The dimensions and shape of the shutters determine the morphology
of volume elements sampled in a manner discussed in detail in U.S.
Pat. No. 5,713,364. In essence, the mean dimension, d, of each
shutter is selected to be larger than the wavelength divided by the
numerical aperture, NA, of the objective or d o 8/NA. Thus the
image of the field stop in the plane of the sample is larger than
the diffraction limited resolution for the wavelength. As a result,
a very large proportion of the light that traverses a given field
stop and is imaged in the sample is within a well-defined volume
element of the sample. Similarly, while the total response to the
illumination is distributed over a very large spatial angle
(essentially 4B steradians), only responses that are emanating from
within the same volume element are imaged back onto the field stop
and reach detector 29, by being reflected on the beam splitter 25
onto a collector lens 23 which concentrates the response onto the
detector 29. This results from the fact that the respective field
stops of the illumination and detection systems are conjugated to
each other via the target volume element. In the embodiment shown
in FIG. 2, both field stops are embodied within the same aperture
(an optical shutter or a light valve 28 within the optical shutter
array).
[0085] In some embodiments, the beam splitter 25 may be a dichroic
mirror, particularly when the light source is a short wavelength
(UV) exciting light source and the responses are fluorescence
responses. In other embodiments, the beam splitter 25 may be a half
silvered mirror which separates the optical path of responses from
the sample from the optical path of the exciting beam, for
instance, when the exciting beam is provided with a broad spectrum
light source, and the responses involve back scattering and
reflections from the sample (and thus mostly the extent of
absorption of the exciting beam in the targeted volume element is
examined).
[0086] The array of light valves, or optical shutters, may be
implemented in a number of different ways. One may use liquid
crystal sandwiched between two electrode arrays (deposited, as is
in the prior art on transparent glass or plastic sheets in the form
of transparent electrodes made of Indium Tin Oxide (ITO) or Tin
Oxide (TO), usually doped with fluorine to provide good areal
conductivity). One may also use films of PDLC (polymer dispersed
liquid crystals) that might be easier to handle and have lower
production costs. Another embodiment contemplated, when the
required scanning is particularly fast, is an array of
ferroelectric elements, each acting as a light valve. Yet another
embodiment of the light valves may involve an array of PVDF
(Polyvinyl-difluoride) bimorphs, each coated to be reflective (or
opaque on both sides) on the side facing the light source and
designed to bend out of the light path so as to create a light
valve. The typical dimensions of the light valve range from a low
of about 20 microns to as much as 1000 microns. The size is
determined primarily by the application, the nature of the sample
analyzed and the particular design of the specific array volume
microprobe utilized.
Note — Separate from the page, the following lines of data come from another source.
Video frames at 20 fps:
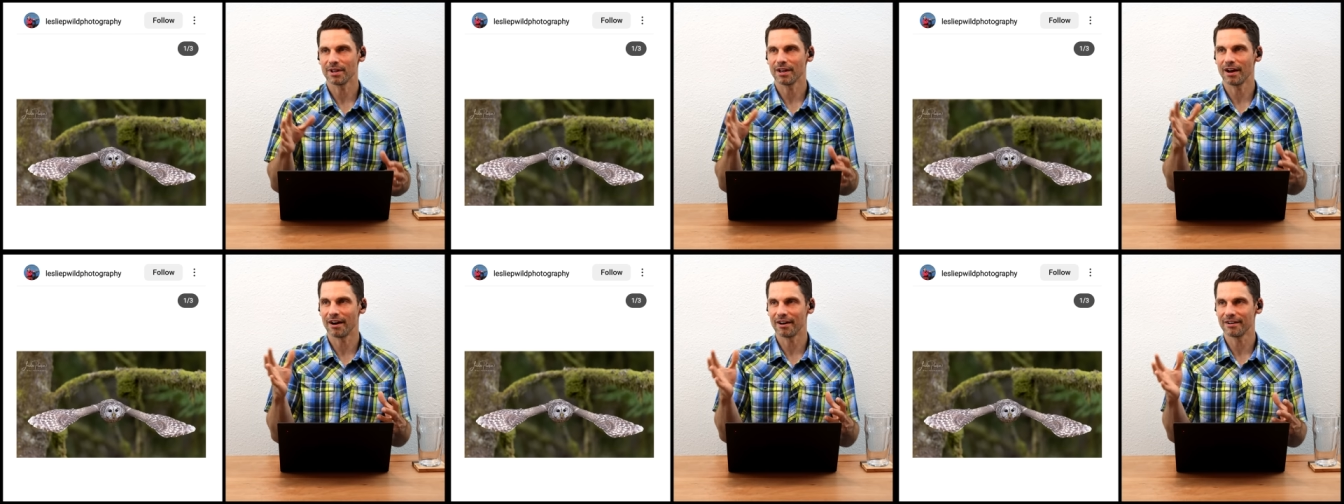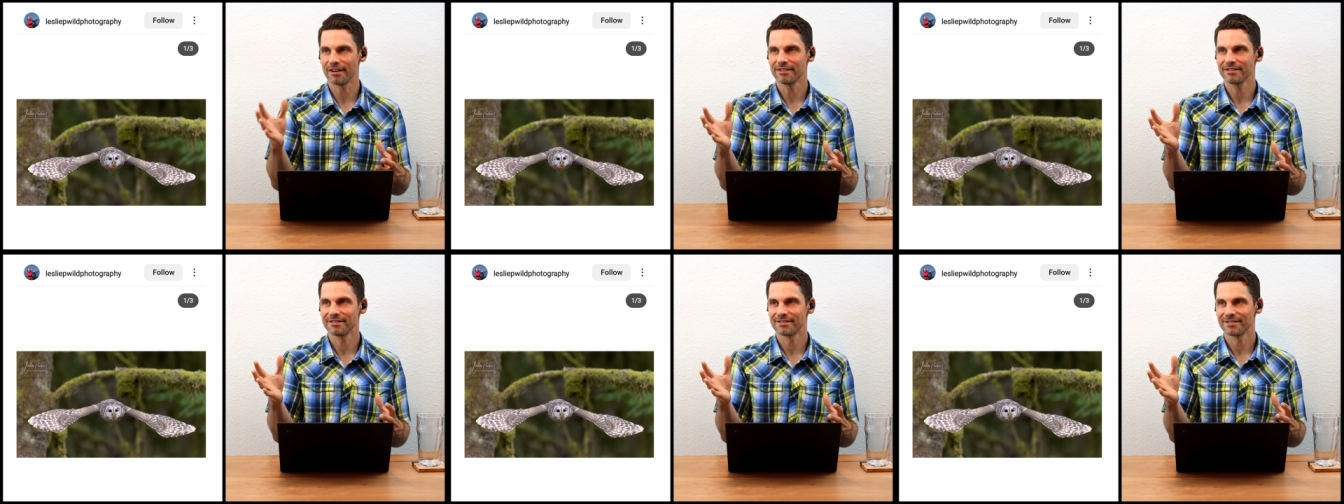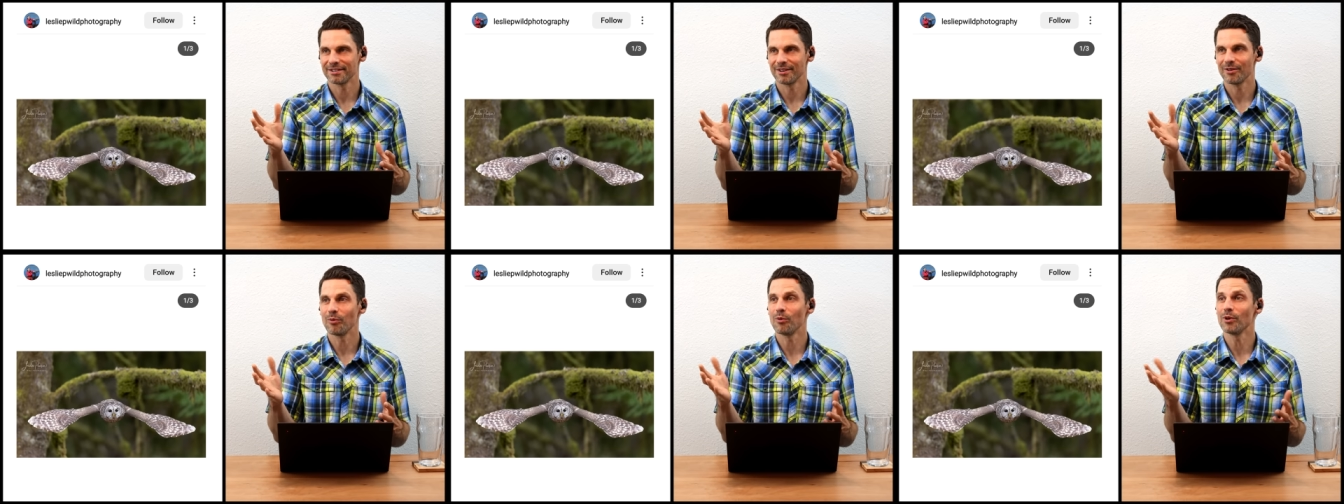Jan,
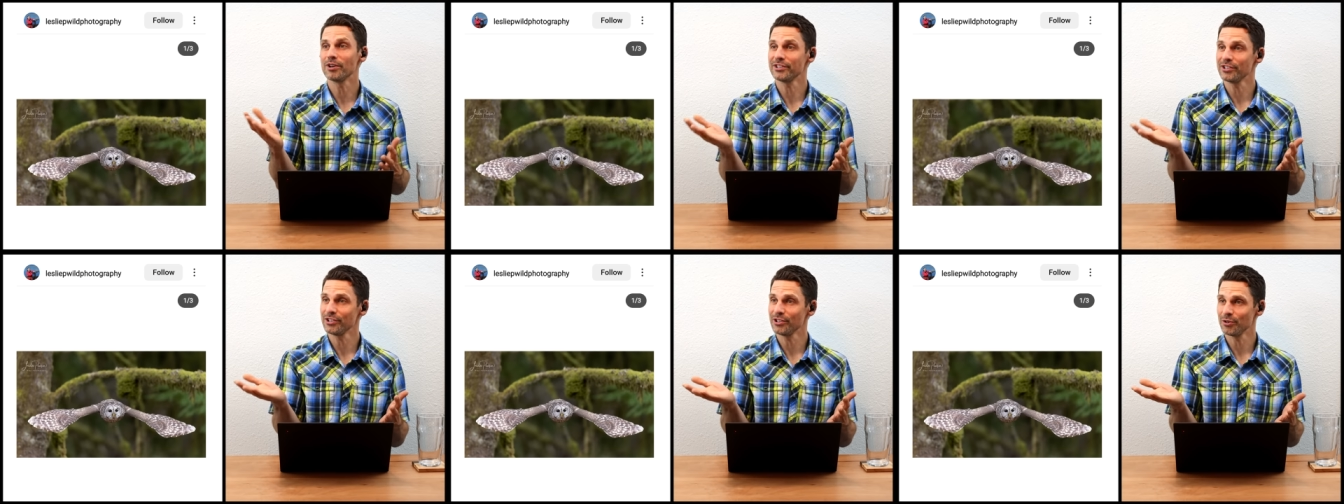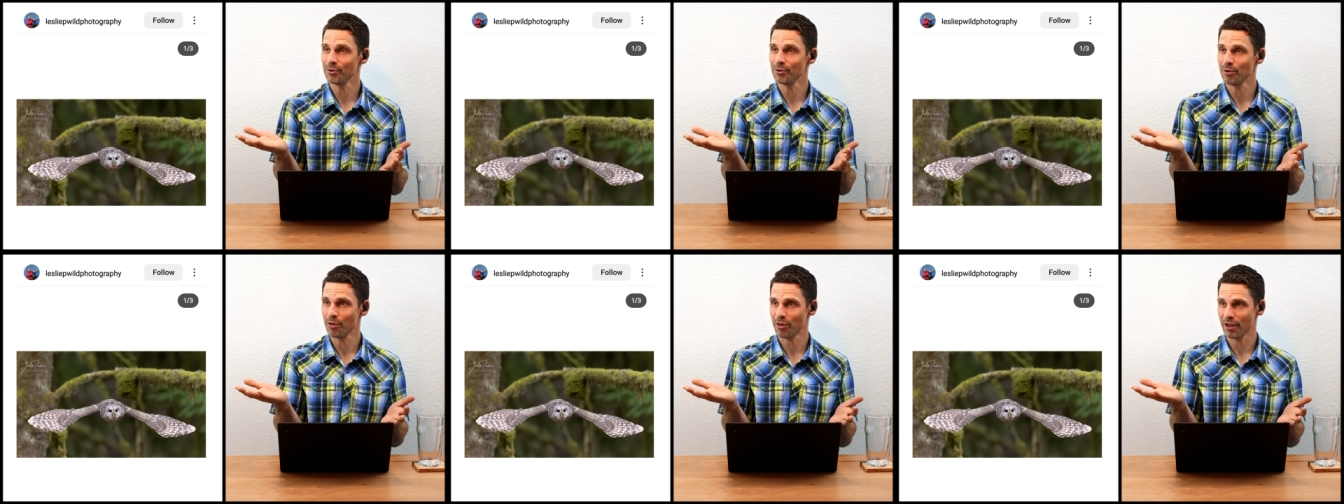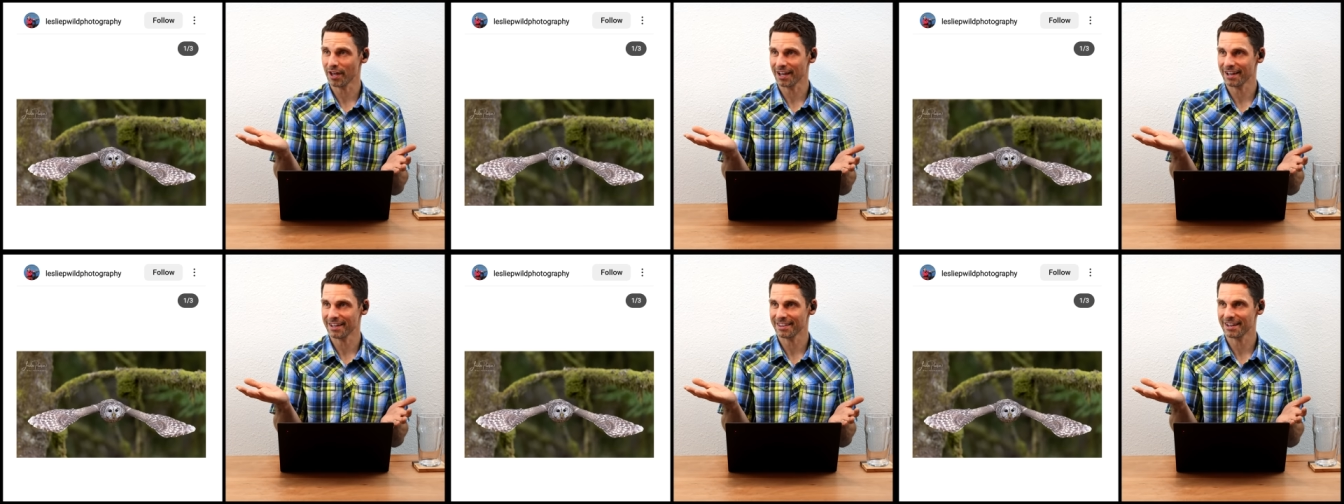what do you
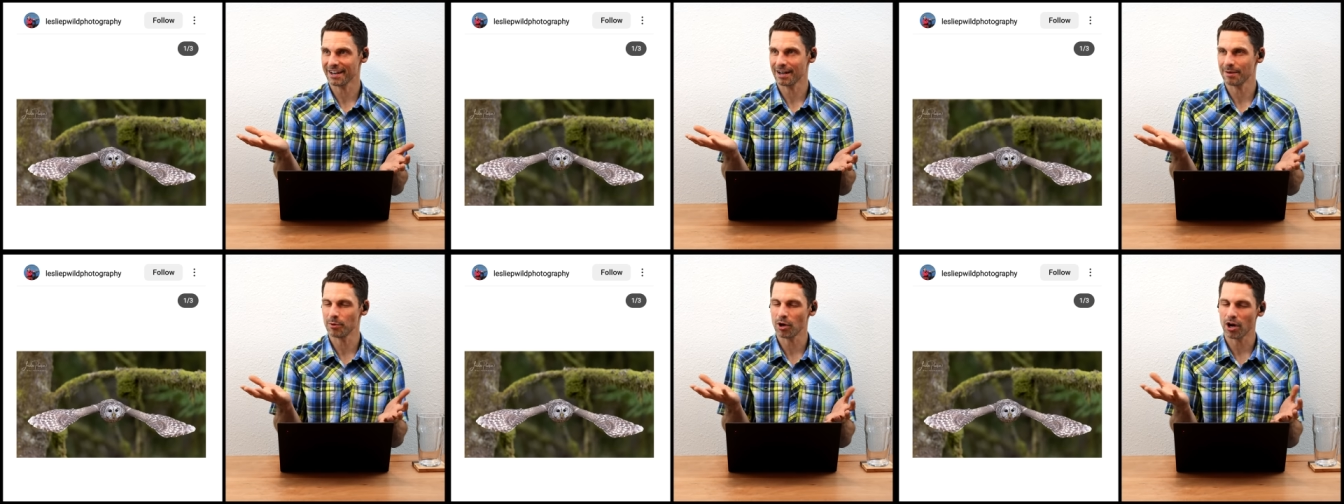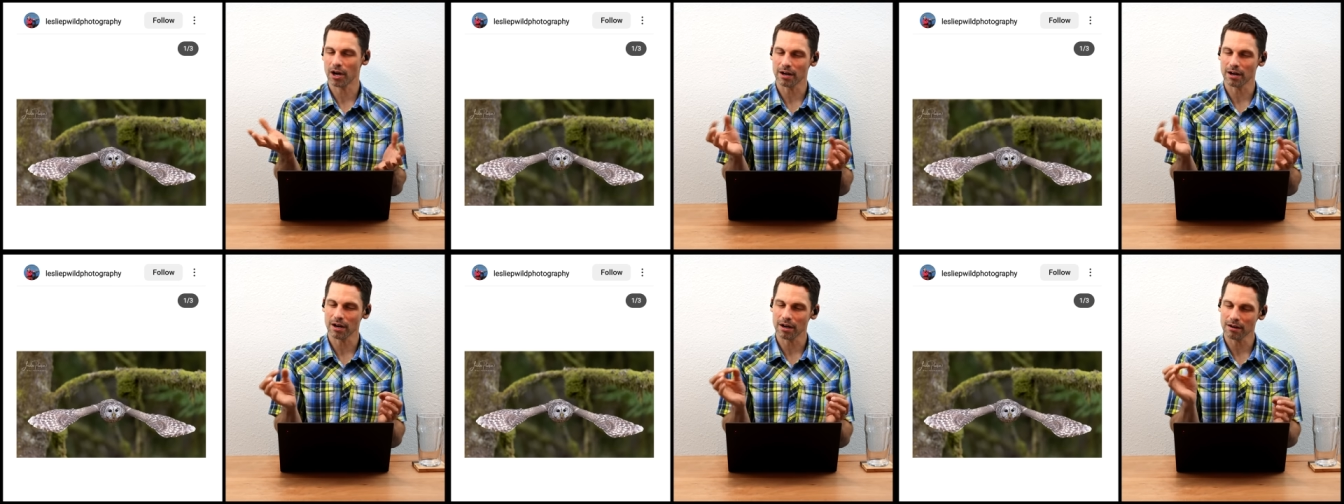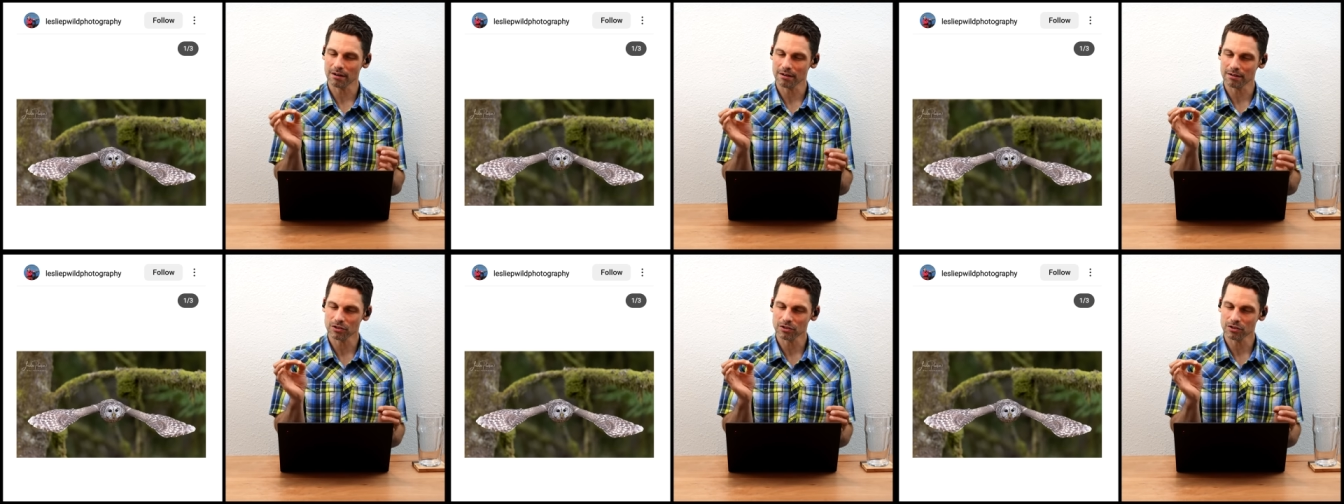think that I'm not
When using the general design of FIG. 2, with
a single large objective lens serving as a common objective to all
the field stops in the array, the space between adjacent light
valves is usually kept as small as possible, so as to provide as
closely spaced as possible scanned volume elements. It should be
understood however that in some embodiments, the spacing is kept
relatively large (as large as the field stop itself) when an image
of the pathology consisting of well spaced discrete points is more
appropriate.
[0087] In operation, the controller 18 keeps one of the light
valves open and adjusts the position of the device so as to image
the field stop at the desired volume element in the sample 27. Once
the general position of the device relative to the sample has been
optimized, the controller causes scanning of the surface of the
specimen in the xy (the plane of the specimen) direction by
sequentially closing an open light valve and opening an adjacent
light valve. The time interval of each light valve in the open
position is a strong function of the intensity of the light source
and the efficiency of collection of the response from each volume
element. In some embodiments, this time interval may be shorter
than a millisecond, while in other embodiments tens to hundreds
milliseconds are required.
[0088] The controller 18 also controls the position of the volume
elements within the sample in the z direction, generally an axis
perpendicular to the plane of the samples. This may be achieved in
a number of ways. For instance, the whole optical assembly may be
moved back and forth in the z direction. In some embodiments, this
translational movement of the image plane of the field stops in the
sample may be achieved by moving the objective alone, or the array
of light valves, or both of these elements simultaneously. The
specific design depends on the particular embodiment of the
device.
[0089] It should be appreciated that since the intensity of
illumination is highest within the volume element probed by the
excitation beam (relative to zones surrounding the volume element),
and that the response detected by the sensor 29 is primarily from
the same volume element (and contains very little illumination
emanating from zones surrounding the volume element), that changing
the position of the volume element within the sample in the z
direction will provide responses from various depths of the sample.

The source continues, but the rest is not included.